Can you recommend me a library that works with Phoenix 1.4-RC3 (which uses Ecto 3 if I am correct) and is easy enough to use for a beginner? Is there a de-facto standard library in the elixir world?
@Nefcairon My favorite way is to use Repo.stream/2 in Websocket connection (see Channels guide). Since you decide to use WebSocket you will have 2-way communication which means you can query anything and return results one by one in really small and fast messages whenever you want to. This solution is also really well scalable. No matter if you have 100 or 100_000_000 entries returned from query you still only fetch and sends exactly same count of entries at a time (just only number of server messages is changed).
If you want to paginate query you can use ecto's Query API, but before you decide to use Ecto.Query.limit/3 make sure you have read why it’s considered as bad practice in some cases:
Number does not matter since you are using Stream.
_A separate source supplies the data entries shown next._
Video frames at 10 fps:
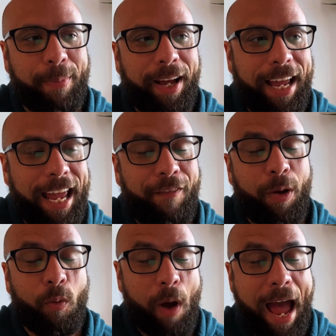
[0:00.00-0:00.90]
but if
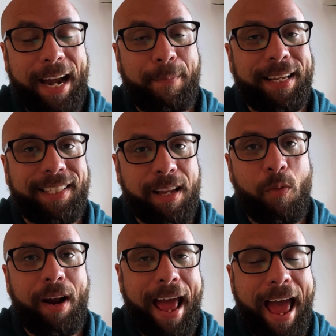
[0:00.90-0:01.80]
it had to be
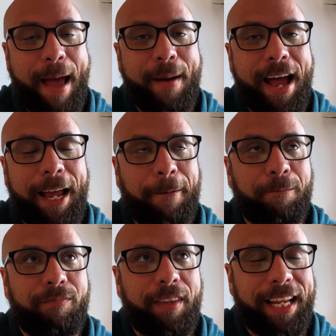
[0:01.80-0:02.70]
someone at my
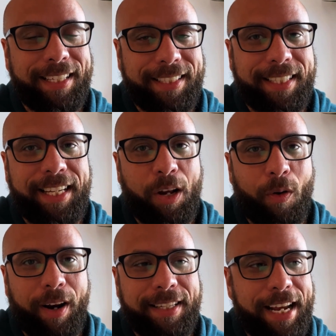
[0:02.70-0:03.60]
existing
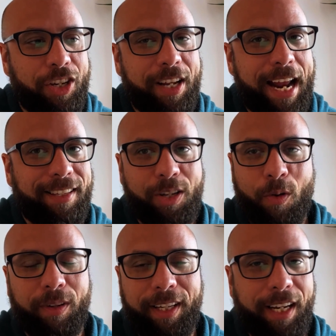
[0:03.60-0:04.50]
organization, I'd
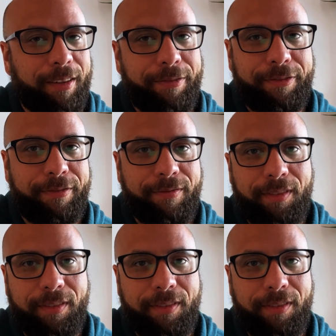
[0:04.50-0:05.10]
totally give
Here we have few assumptions:
WebSocket (or other bi-directional communication way) is required as well as Phoenix channel API (or equivalent)
Since we are using Channel we can assign any data for each WebSocket connection
Since we are using Ecto.Repo.stream/2 we have only one database row at a time in memory.
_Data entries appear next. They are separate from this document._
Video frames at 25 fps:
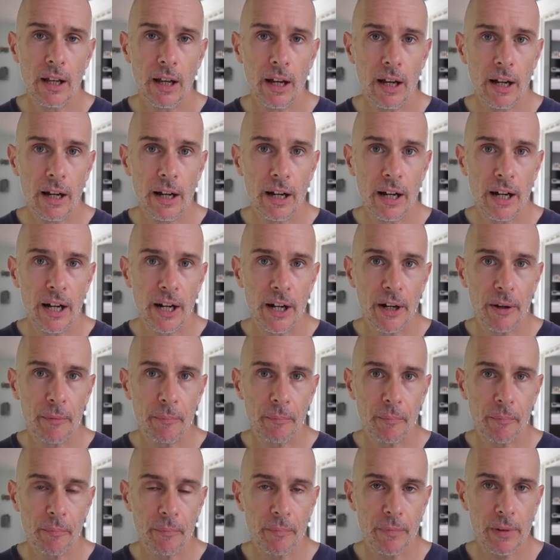
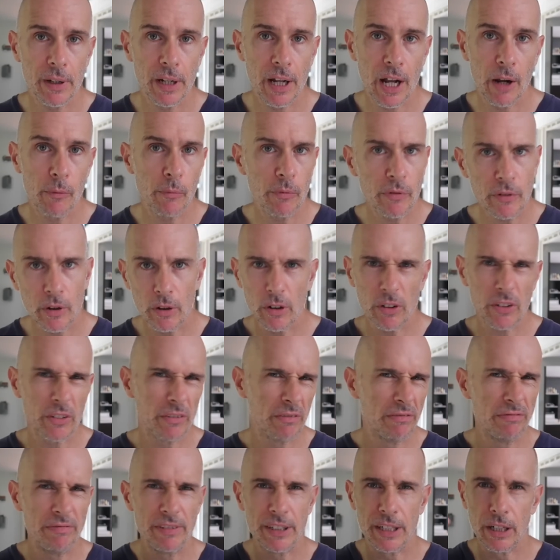and we've got lots
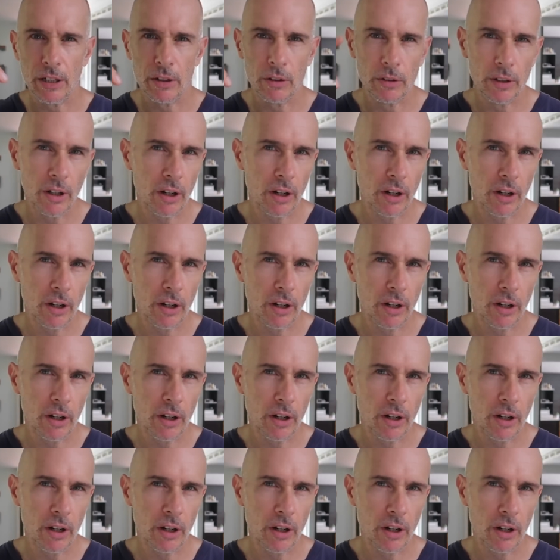of, you know,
Each WebSocket connection have it’s own process
From this we can create scenario like:
Client request GET /posts
Server sends basic HTML DOM with a JavaScript code
/posts is list so we are automatically appending table element
Client is requesting all Post from database
Server is generating per-client query id (for simplicity let’s say it’s counter) - example return: {"id": "query1", "status": "OK"} (which means that query with id 1 is valid and therefore will be send).
Client is setting to table property id with value query1 and property data-model with value post
Server is calling Ecto.Repo.stream/2 in background and in Stream.each/2 it’s sending data like: {data: {…}, "id": "query1", "type": "append"}.
Client receives such response and it’s creating tr DOM element for it with id: query1-#{resonse.data.id}
If there is created, deleted or updated any Post then server could send something like: {data: {…}, "model": "post", type: "delete|update"}
Client accepts such event and it’s looking for table[data-model="post"] > tbody > tr[id^="query"][id$="-#{response.data.id}"].
With that we are sending always same amount of data for each client request at a time. Later it’s possible to limit number of requests per client (using Channel assigns).
I see that you’re mixing pagination with live updates in order to provide a single convenient interface for a client via Channels. This approach and transport are great, but I’m wondering whether Repo.stream/2 is suited for pagination?
If I got it right, Repo.stream/2 uses database’s internal cursors to efficiently select millions of records one by one or in chunks, but at the price of taking up a connection from the pool till it’s done. So the more records and clients you have, the faster you run out of available connections. Since clients don’t need all those millions of records, you have to apply a limit with Enum.take/2 and keep the last record’s unique identifier AKA external cursor (typically a combination of ID + timestamp) on the client side or in the Channel’s state for the next page request.
A plain query with Query.limit/3 is simpler and cheaper than Repo.stream/2 for this case, isn’t it?
It’s why I said it’s example scenario. Instead of sending one row right after another you can request 30 rows at a time and wait until client sends request like: {"id": "query1", "type": "next", "value": 30} and then you just need to send back next 30 rows etc. There is lots of scenarios depends on use case which could be created using such API.